To hell with the future, and long live the past;
May God in his mercy look down on Belfast
-- Modern Irish proverb
When Gerry Adams, the president of Sinn Fein and a leader of the Provisional IRA, visited the United States in February, he vowed to "go the extra mile" to end the violence in Northern Ireland. In fact, Adams and the IRA were not even prepared to go the first mile -- presuming that the first mile in the pursuit of peace is to stop bombing innocent people.
Adams could have used the occasion of his New York trip to announce an end to the IRA's terrorist operation. Why didn't he? Why didn't the IRA declare a cease-fire last December, when Prime Minister John Major of Britain and the Irish taoiseach, Albert Reynolds, issued their Downing Street Declaration and hopeful "peace by Christmas" talk was in the air? Instead of accepting the invitation to stop killing and begin negotiating, the IRA and Sinn Fein spent months demanding "clarifications."

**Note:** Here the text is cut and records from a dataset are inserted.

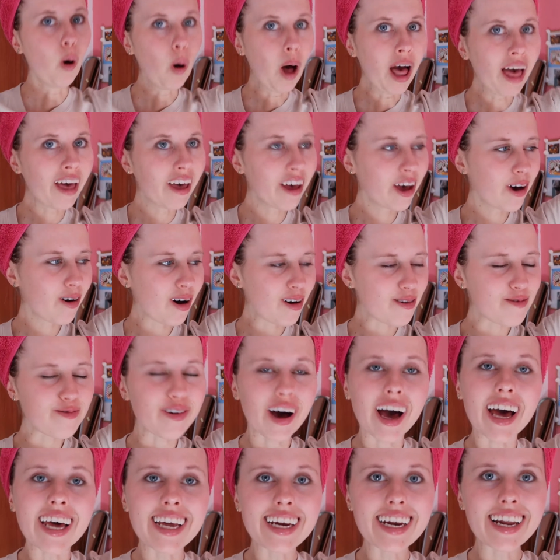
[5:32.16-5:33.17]
Woohoo, I
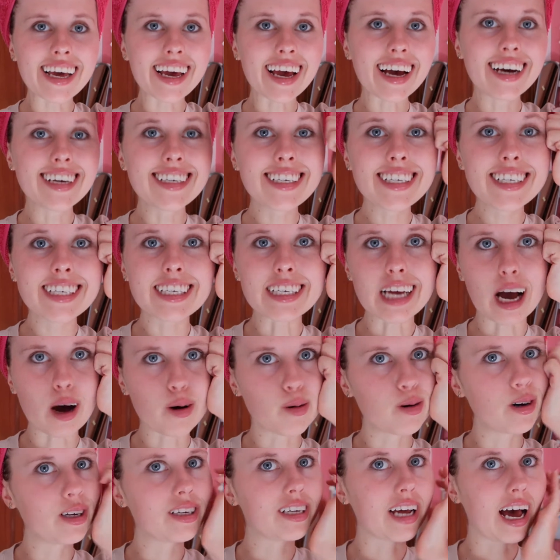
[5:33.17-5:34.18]
finally
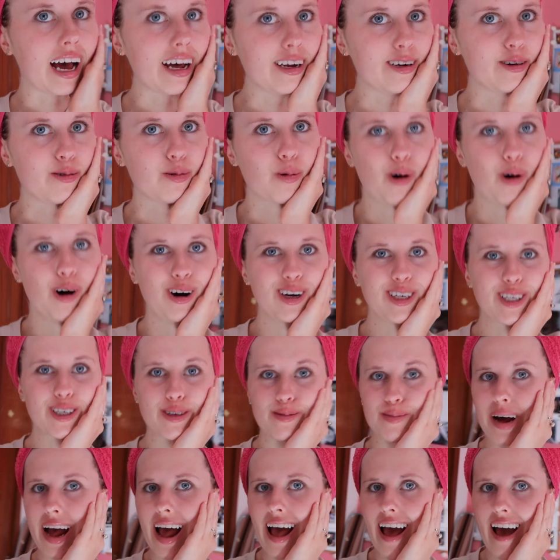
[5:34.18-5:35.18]
showered and
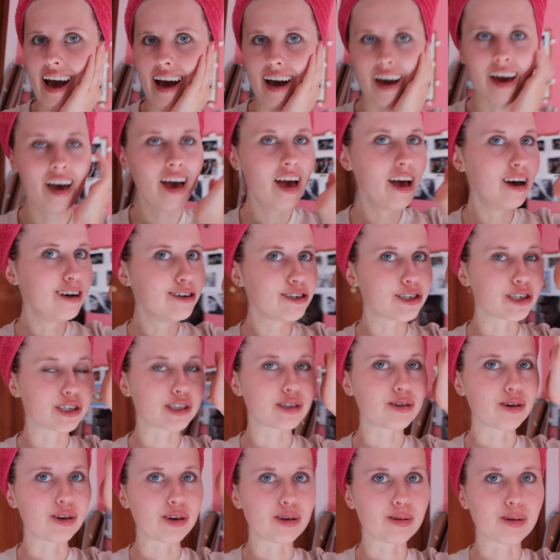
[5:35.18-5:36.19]
washed my hair.
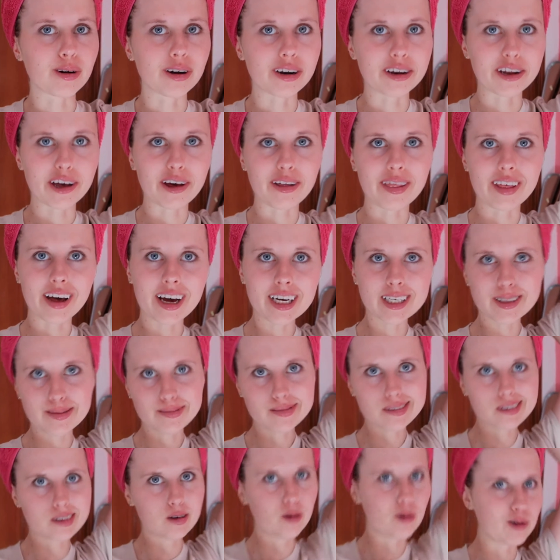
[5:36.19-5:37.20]
Just thought you want to know
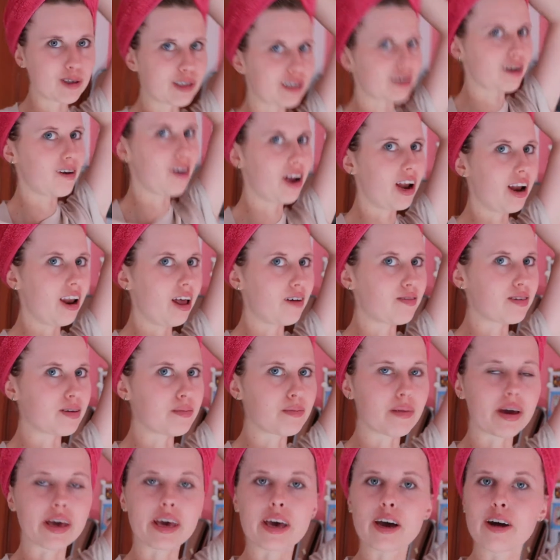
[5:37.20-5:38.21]
that. Also
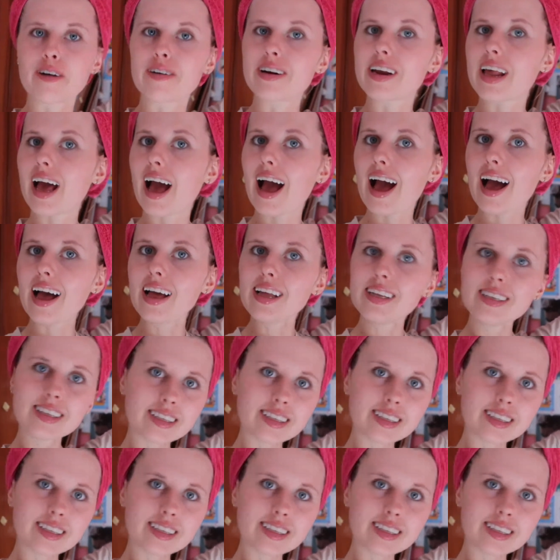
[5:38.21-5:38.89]
loving my current hat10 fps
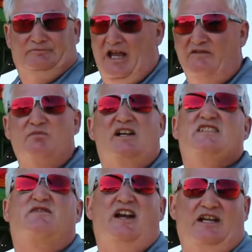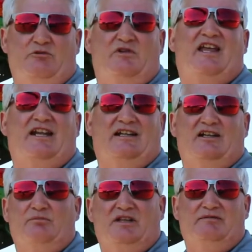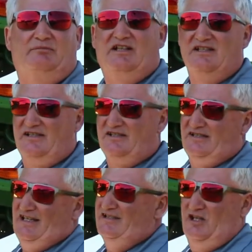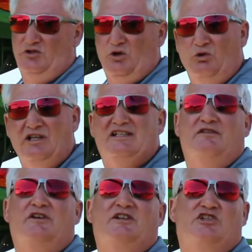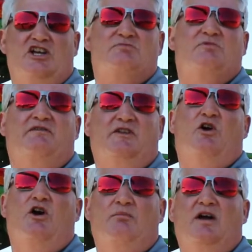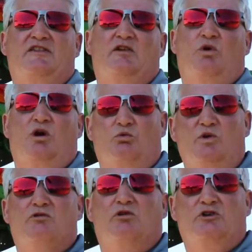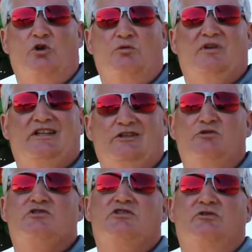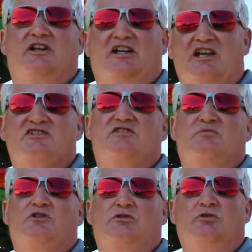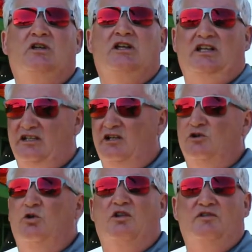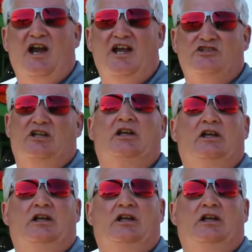everybody's fighting with that a little bit, because it's a totally different adjustment of the combine than what we were normally used to and accustomed to in canola thrashing.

The IRA could have renounced violence in May, after the British government sent it a detailed and respectful response to its questions about the proposed negotiations. It didn't. It could have done so in July, at the Sinn Fein party convention in Letterkenny. It didn't.
Not until last week did the boyos finally promise to lay down their arms. What took them so long? It isn't a nitpicking question: Since last December, when Dublin and London launched the Downing Street process that Sinn Fein is now joining after all, 57 people have died in terror attacks, 24 of them at the hands of Catholics. What purpose did those deaths serve?
Of course the cease-fire is very welcome. But does it really alter anything? A month ago Sinn Fein was adamant in its rejection of a so-called "Protestant veto" -- i.e., the principle that there can be no change in the status of Northern Ireland unless a majority of its people consent. What's different now? What has changed?
The answer, of course, is that nothing has.
The IRA's renunciation of violence may mean that they finally understand that terrorism is futile . . . or it may mean that they came under irresistible pressure from Dublin and Washington. Perhaps Gerry Adams had a road-to-Damascus epiphany and has truly converted the lads on the Army Council to the gospel of peaceful negotiation . . . or perhaps, as some loyalists speculate, the IRA was won over with secret concessions from Britain. Maybe the IRA is just too weak to keep fighting. Or maybe it is planning a double-cross.
It doesn't matter. Better jaw-jaw than war-war, Winston Churchill said, but all the jaw-jaw in the world won't solve Northern Ireland's problems. They are insoluble.
In the six Ulster counties that make up Northern Ireland, nearly a million Protestants are loyal to the British crown. They have no wish to be ruled from Dublin. They will never agree to be incorporated into a country where they would instantly become a religious minority. To the most implacable Loyalists, giving the Irish Republic any say in Northern Ireland's affairs is treachery, and they gun down people in pubs to make that point.
Ulster's 600,000 Catholics, meanwhile, still feel put upon and discriminated against. Nearly all of them resent British rule; many still dream of unification with Ireland. The most extreme nationalists regard themselves as a people under occupation. They insist on nothing less than total British withdrawal and have spent 22 years murdering people in a campaign to "wash the British out of Ireland on a wave of blood."
There is no way to bridge that gap. Britain would like to withdraw -- it has said for years, and repeats in the Downing Street Declaration, that it has "no selfish, strategic, or economic interest in Northern Ireland" -- but it cannot pull out without triggering a civil war. Meanwhile it spends a fortune propitiating the province. Northern Ireland sucks a gluttonous $6 billion annually from the rest of the United Kingdom, according to The Economist. A breathtaking 40 percent of Northern Irish residents live off a government paycheck.
And if Britain did cut Northern Ireland loose, where would it go? To the Irish Republic? Dublin may pay lip service to the all-Ireland fantasy, but it doesn't actually want those six counties. No Irish government, now or in the imaginable future, will agree to absorb the North, with its bitter, impacted tribalism, grudge-obsessed people, and ruinous costs.
History has put Northern Ireland in an impossible position. Nobody wants it, it cannot survive alone, and it has been at war with itself for nearly 400 years. W.B.Yeats wrote "Remorse for Intemperate Speech" in 1933:
Out of Ireland have we come.
Great hatred, little room
Maimed us at the start.
I carry from my mother's womb
A fanatic heart.
Ulster's "troubles" can be managed well or badly. They can be held in check by a repressive government, or set aflame by a bloody killing. They cannot be solved. Its two tribes have been at war for too many generations, and there is no magic remedy that will seal the rift between them.
Welcome Sinn Fein to the negotiating table. But expect no miracles. After 400 years of hate-thy-neighbor, the odds of peace in Northern Ireland are vanishingly slight.